▸ **Task statement**
The records below need to be set down again exactly; their images stay out.

▸ **Supplied entries**
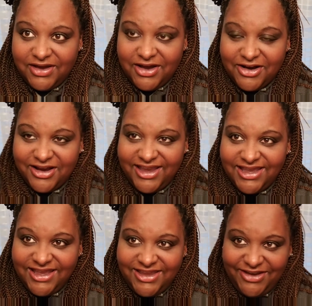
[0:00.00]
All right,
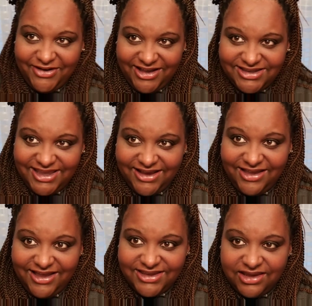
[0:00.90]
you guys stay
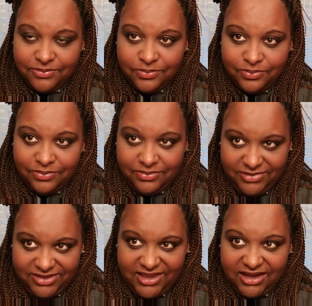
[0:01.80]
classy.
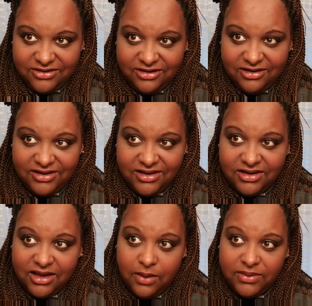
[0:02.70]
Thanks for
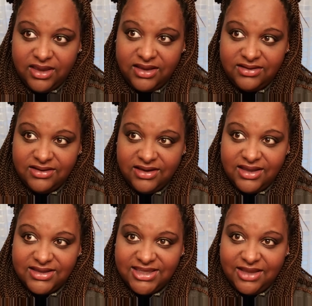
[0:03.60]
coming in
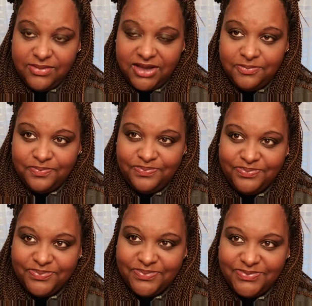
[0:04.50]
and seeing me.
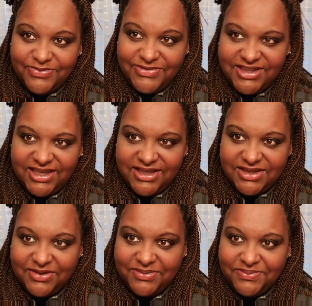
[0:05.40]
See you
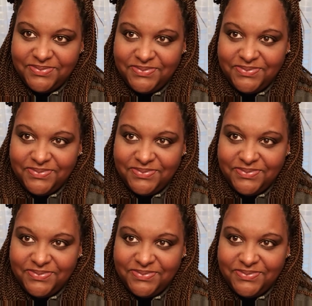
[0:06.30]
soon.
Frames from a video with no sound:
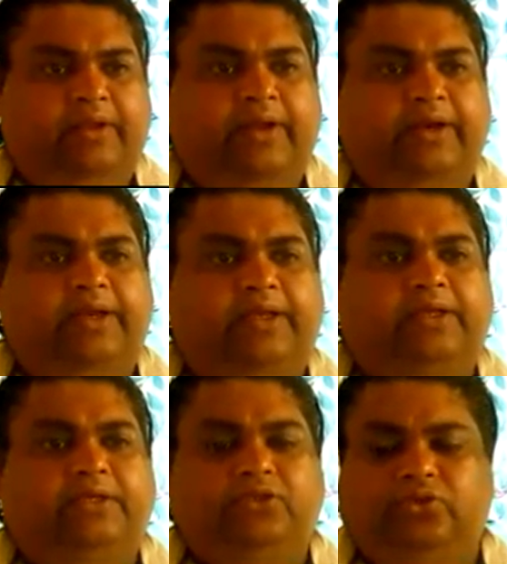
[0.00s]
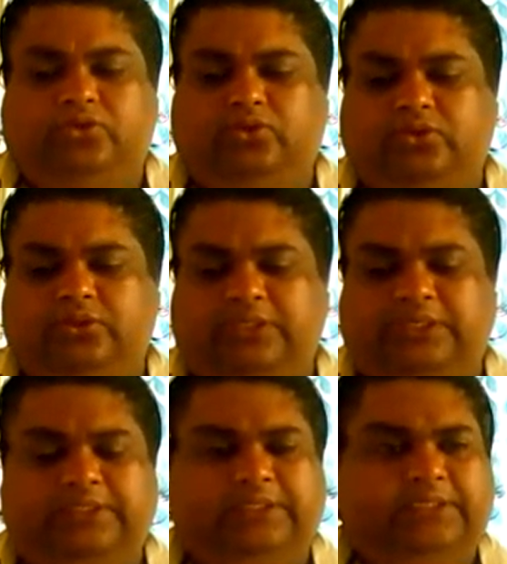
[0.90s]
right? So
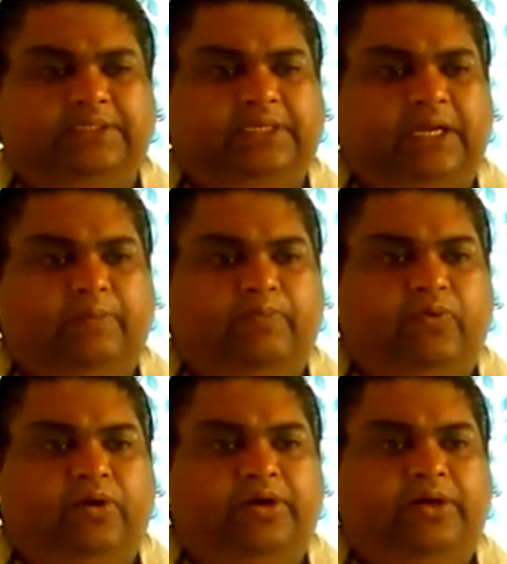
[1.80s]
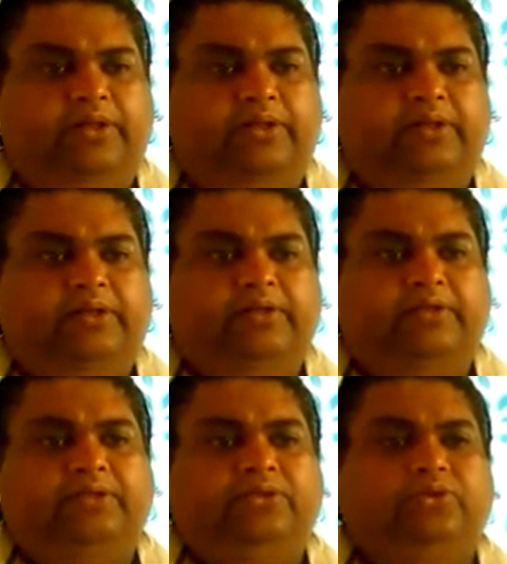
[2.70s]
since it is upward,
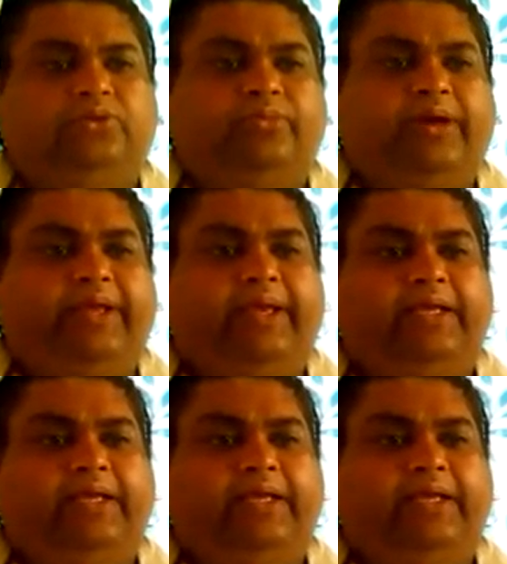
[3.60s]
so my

▸ **Solution for this problem**
[0:00.00]
All right,
[0:00.90]
you guys stay
[0:01.80]
classy.
[0:02.70]
Thanks for
[0:03.60]
coming in
[0:04.50]
and seeing me.
[0:05.40]
See you
[0:06.30]
soon.
Frames from a video with no sound:
[0.00s]
[0.90s]
right? So
[1.80s]
[2.70s]
since it is upward,
[3.60s]
so my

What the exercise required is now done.